- Nickname(s): Mitch, Mixed Bag
- Born: April 1989 (age 36) South London, England

World Series of Poker
- Bracelet: none
- Final table: 1
- Money finishes: 3

European Poker Tour
- Money finish: 1

= James Mitchell (poker player) =

English poker player (born 1989)

James Mitchell (born 1989) is an English professional poker player from London, best known for winning the 2010 Irish Poker Open in Dublin.

Educated at King's College School in Wimbledon, Mitchell started his online poker career playing £2.50 sit-and-go tournaments using $50 in has father's Ladbrokes account as his initial stake. In an interview with Bluff Europe magazine Mitchell revealed that he quickly built it up to $60,000 playing small buy-in tournaments and then six max cash games but then went on to lose around $45,000 in two days. Mitchell confirmed in the same interview that though unnamed, he featured in an article in the Daily Telegraph about pupils at King's College allegedly becoming addicted to Internet poker.

Mitchell first came to national attention after finishing third behind Sam Trickett in the Luton leg of the Grosvenor UK Poker Tour on 10 August 2008 where he pocketed £45,100. Other good results on the UK poker circuit included a sixth-place finish in the Dusk Till Dawn Main Event in May 2009 for £11,250 and a runner up spot at the London Poker Circuit Super Stack on 26 July 2009 for another £5,750. He later finished second at the World Heads Up Poker Championship in October 2009 to Bambos Xanthos.

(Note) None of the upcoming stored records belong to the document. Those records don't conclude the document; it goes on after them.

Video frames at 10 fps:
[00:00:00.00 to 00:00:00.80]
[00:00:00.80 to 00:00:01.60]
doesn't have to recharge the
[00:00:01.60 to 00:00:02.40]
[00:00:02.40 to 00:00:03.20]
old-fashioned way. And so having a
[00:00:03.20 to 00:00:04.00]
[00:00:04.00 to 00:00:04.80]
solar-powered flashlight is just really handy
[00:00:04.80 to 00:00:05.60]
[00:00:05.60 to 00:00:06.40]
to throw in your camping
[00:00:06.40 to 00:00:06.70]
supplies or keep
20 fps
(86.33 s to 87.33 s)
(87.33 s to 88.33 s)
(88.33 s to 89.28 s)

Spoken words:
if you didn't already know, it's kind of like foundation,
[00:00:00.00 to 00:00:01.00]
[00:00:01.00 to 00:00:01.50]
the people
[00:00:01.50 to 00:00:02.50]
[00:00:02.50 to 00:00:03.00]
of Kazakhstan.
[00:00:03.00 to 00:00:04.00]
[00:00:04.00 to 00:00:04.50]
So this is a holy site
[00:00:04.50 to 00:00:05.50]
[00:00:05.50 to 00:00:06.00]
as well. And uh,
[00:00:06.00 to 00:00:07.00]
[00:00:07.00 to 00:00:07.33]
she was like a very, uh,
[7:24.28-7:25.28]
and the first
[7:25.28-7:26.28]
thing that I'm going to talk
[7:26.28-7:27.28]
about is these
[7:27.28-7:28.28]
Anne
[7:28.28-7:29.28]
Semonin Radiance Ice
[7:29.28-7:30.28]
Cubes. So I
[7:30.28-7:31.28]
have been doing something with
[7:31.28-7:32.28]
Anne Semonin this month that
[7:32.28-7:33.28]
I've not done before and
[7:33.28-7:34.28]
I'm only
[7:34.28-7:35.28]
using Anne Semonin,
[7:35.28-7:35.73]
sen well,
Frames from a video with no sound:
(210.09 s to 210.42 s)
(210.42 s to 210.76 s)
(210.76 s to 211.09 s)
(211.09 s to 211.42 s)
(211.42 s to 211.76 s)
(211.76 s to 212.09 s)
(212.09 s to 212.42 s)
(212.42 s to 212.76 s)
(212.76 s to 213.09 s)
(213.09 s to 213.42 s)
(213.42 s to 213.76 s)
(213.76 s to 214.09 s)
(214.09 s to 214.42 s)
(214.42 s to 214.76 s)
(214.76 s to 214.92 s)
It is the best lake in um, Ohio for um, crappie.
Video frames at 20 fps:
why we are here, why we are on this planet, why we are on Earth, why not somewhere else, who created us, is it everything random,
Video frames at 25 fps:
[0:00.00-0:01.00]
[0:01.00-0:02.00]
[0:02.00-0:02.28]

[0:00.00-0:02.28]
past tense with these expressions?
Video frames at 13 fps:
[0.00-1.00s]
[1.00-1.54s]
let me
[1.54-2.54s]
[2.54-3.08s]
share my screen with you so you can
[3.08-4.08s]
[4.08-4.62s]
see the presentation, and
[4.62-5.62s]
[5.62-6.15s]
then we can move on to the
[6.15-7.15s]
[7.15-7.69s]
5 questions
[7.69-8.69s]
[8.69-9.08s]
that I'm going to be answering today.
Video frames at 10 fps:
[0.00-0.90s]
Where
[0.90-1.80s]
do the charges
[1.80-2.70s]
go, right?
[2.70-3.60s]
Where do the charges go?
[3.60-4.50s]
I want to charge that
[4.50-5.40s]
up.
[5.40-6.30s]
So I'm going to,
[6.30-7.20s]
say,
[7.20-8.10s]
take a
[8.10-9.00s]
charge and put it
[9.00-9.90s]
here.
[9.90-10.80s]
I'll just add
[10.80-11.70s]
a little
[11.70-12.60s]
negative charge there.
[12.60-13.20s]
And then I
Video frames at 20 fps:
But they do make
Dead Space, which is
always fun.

On 5 April 2010 won the Irish Poker Open. Mitchell beat Irishman Paul Carr heads up to take the €600,000 first prize.

Mitchell also took part in the 2010 World Series of Poker Europe, finishing 31st place in the £10,000 buy-in Main Event.

His first tournament win in 2011 came in the €500 PLO event at EPT Deauville on 31 January where he finished fifth for €1,510.